→ Instructions to follow: All of the data below must be reproduced word for word, but without its images.

→ Dataset section:
+ + +

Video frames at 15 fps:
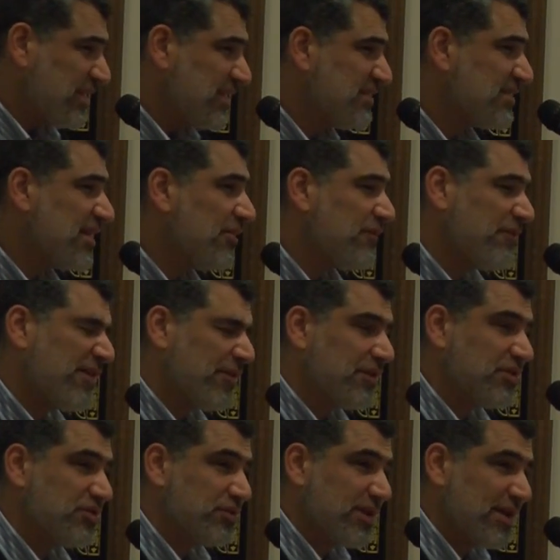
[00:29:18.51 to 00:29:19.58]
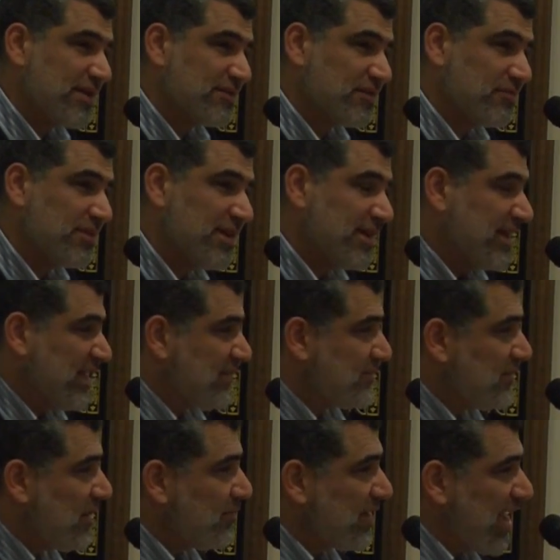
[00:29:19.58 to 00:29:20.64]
It's found in Judaism. Islam,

+ + +

→ Problem solution:
Video frames at 15 fps:
[00:29:18.51 to 00:29:19.58]
[00:29:19.58 to 00:29:20.64]
It's found in Judaism. Islam,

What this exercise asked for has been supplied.